Alice Walker and The New York Times face severe backlash on Monday after a recent interview with the outlet went viral, noting Walker’s reverence for a book by David Icke, a controversial British conspiracist known for his anti-Semitic work.
In a December 13 column called “By The Book,” Walker is asked what books are currently on her nightstand. She first mentions, “The Road of Lost Innocence” by Somaly Mam which details child sex trafficking in Cambodia. But it was her second mention, “And the Truth Shall Set You Free,” Icke’s latest eyebrow raising book, that caused most to take a step back.
“In Icke’s books there is the whole of existence, on this planet and several others, to think about. A curious person’s dream come true,” Walker said in the interview.
The book continues Icke’s previous theories which allege Jews financially backed the Holocaust and run a secret society which rules the world. Icke has also been called a Holocaust denier over his writings.
Critics feel the interviewer should have pushed back on Walker’s answer, to question why she, someone who has advocated for the dissolution of white supremacy, would push a piece of work rooted in the same framework.

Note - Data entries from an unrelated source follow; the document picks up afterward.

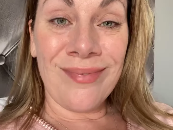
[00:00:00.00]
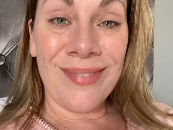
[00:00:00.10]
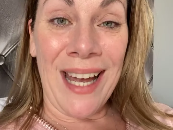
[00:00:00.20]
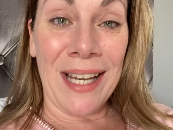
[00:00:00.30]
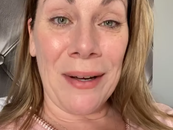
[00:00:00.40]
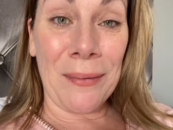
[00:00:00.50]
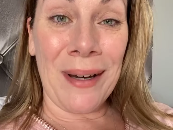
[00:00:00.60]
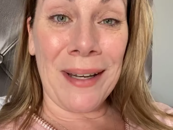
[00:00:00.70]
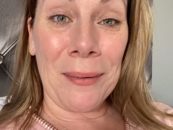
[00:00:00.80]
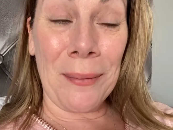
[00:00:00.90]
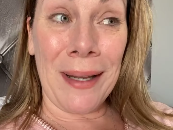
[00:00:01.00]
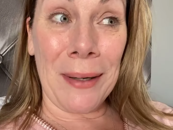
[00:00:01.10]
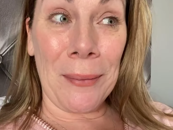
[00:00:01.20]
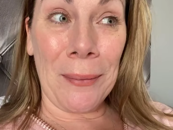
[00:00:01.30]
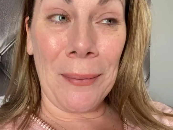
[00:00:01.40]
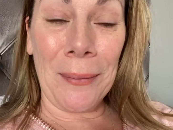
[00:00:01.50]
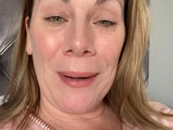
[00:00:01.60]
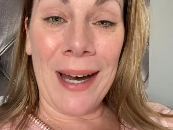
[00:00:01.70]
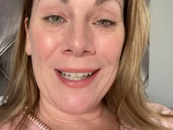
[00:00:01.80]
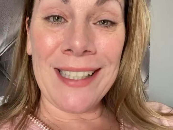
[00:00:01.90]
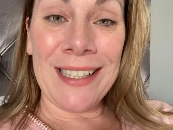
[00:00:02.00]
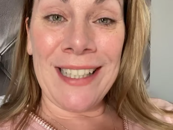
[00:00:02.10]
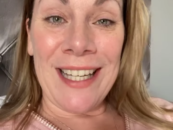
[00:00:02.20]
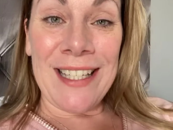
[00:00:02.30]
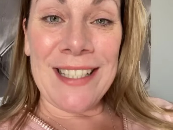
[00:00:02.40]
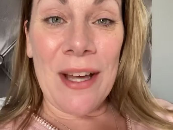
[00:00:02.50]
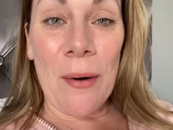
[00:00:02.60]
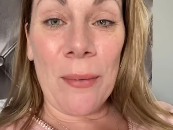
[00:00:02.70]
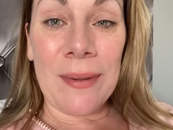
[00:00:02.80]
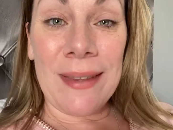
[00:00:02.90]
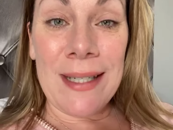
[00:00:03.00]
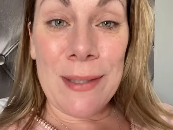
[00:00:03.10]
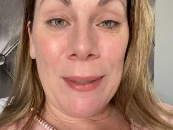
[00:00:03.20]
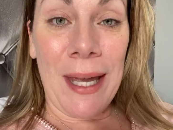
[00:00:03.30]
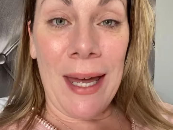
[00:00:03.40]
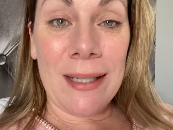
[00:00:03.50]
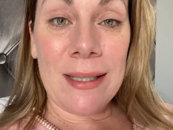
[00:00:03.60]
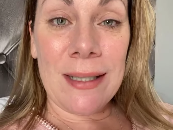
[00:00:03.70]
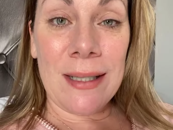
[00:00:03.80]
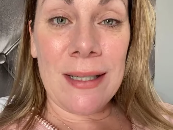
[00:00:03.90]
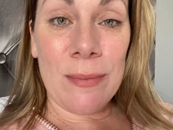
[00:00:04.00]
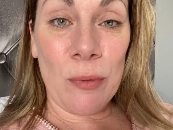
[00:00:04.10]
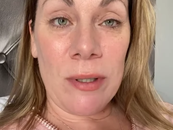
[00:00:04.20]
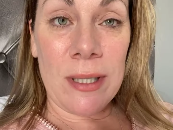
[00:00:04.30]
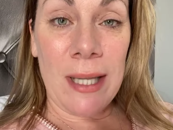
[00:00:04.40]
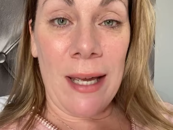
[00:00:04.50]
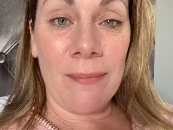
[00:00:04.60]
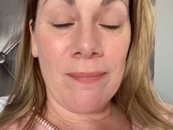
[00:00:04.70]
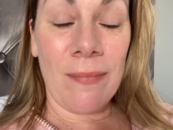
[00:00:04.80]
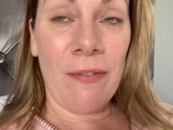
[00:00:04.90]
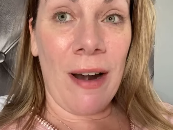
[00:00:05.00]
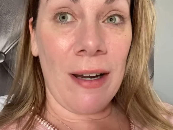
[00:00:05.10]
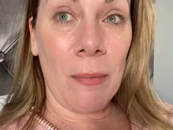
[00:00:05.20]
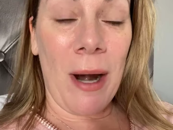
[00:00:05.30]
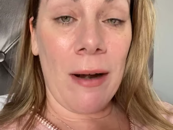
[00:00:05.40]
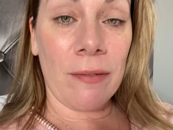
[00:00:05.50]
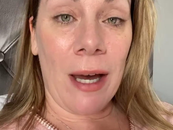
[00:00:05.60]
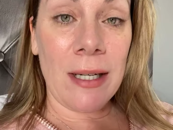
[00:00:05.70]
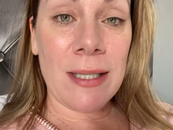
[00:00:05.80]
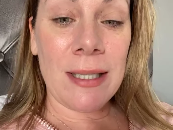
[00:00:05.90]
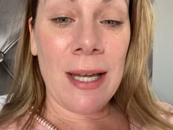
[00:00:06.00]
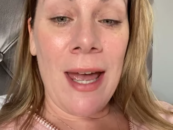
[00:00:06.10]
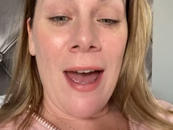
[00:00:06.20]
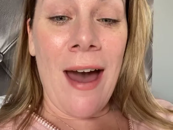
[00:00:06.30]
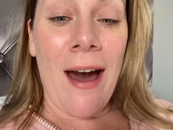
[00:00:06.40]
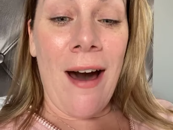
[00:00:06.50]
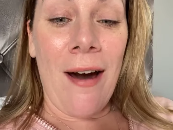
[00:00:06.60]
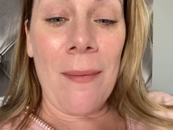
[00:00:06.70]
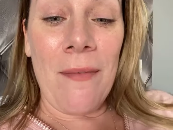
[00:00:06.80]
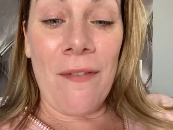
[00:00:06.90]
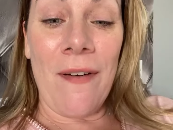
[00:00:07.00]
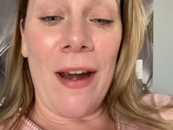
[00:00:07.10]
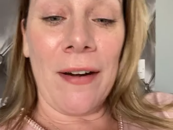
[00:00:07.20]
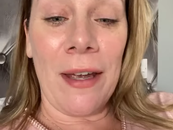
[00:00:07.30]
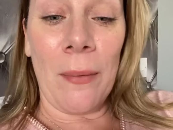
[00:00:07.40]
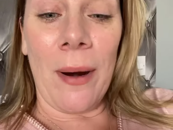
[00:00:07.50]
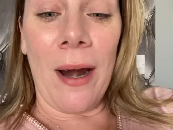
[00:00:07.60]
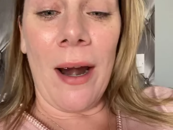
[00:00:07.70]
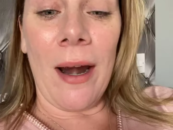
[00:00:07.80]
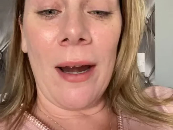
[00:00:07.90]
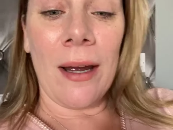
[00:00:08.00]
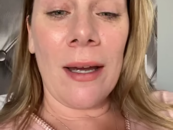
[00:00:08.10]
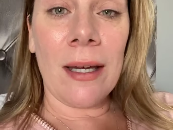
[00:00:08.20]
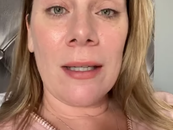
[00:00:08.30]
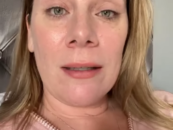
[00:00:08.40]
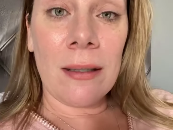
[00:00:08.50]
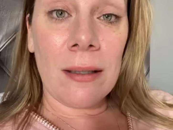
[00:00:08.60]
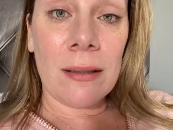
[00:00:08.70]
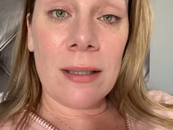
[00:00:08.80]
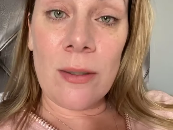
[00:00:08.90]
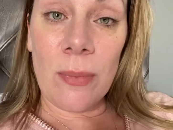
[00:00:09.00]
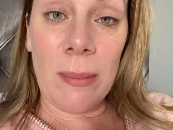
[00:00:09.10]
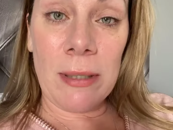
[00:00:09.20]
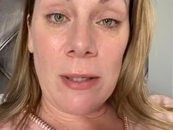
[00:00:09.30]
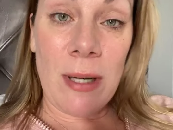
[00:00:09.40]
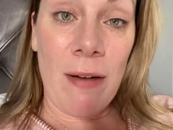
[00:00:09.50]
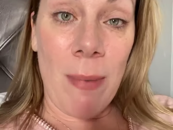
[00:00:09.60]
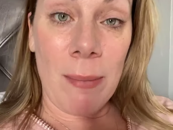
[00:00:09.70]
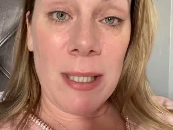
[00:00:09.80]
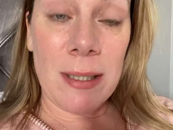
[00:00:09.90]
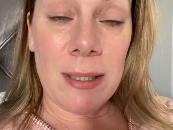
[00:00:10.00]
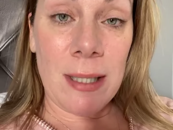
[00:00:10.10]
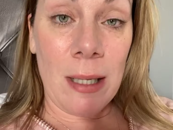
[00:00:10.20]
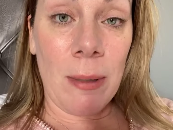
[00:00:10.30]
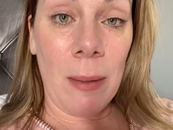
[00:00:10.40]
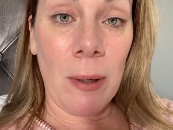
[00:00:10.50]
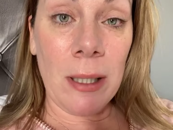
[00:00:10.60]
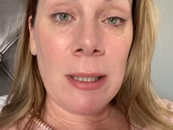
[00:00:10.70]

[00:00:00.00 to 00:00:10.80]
Hello, hello, hello. So, this weekend is Mother's Day. Very aware of that. I'm very aware that some people don't have mummies to celebrate with.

Walker is the first woman of color to win the Pulitzer Prize in fiction for her groundbreaking novel, “The Color Purple.” She has gone on to win numerous awards and accolades for her writing which centers her experience as a Black woman in post-modern America.
Several notable advocacy groups including the Anti-Defamation League have asked the Times to include a qualifier regarding Icke’s work.
Others pointed to a 2013 interview of Walker’s which noted her appreciation of Icke’s work.
“By the Book is an interview and portrait of a public person through the lens of books; it is not a list of recommendations from our editors,” a New York Times spokesperson said in a statement to The Wrap.
“The subject’s answers are a reflection on that person’s personal tastes, opinions and judgments. As with any interview, the subject’s answers do not imply an endorsement by Times editors. Moreover, our editors do not offer background or weigh in on the books named in the By the Book column, whether the subject issues a positive or negative judgment on those books. Many people recommend books Times editors dislike, disdain or even abhor in the column.”
But because of Walker’s visibility and cultural impact, social media continues to hold court over Walker’s comments and the threat to Walker’s legacy.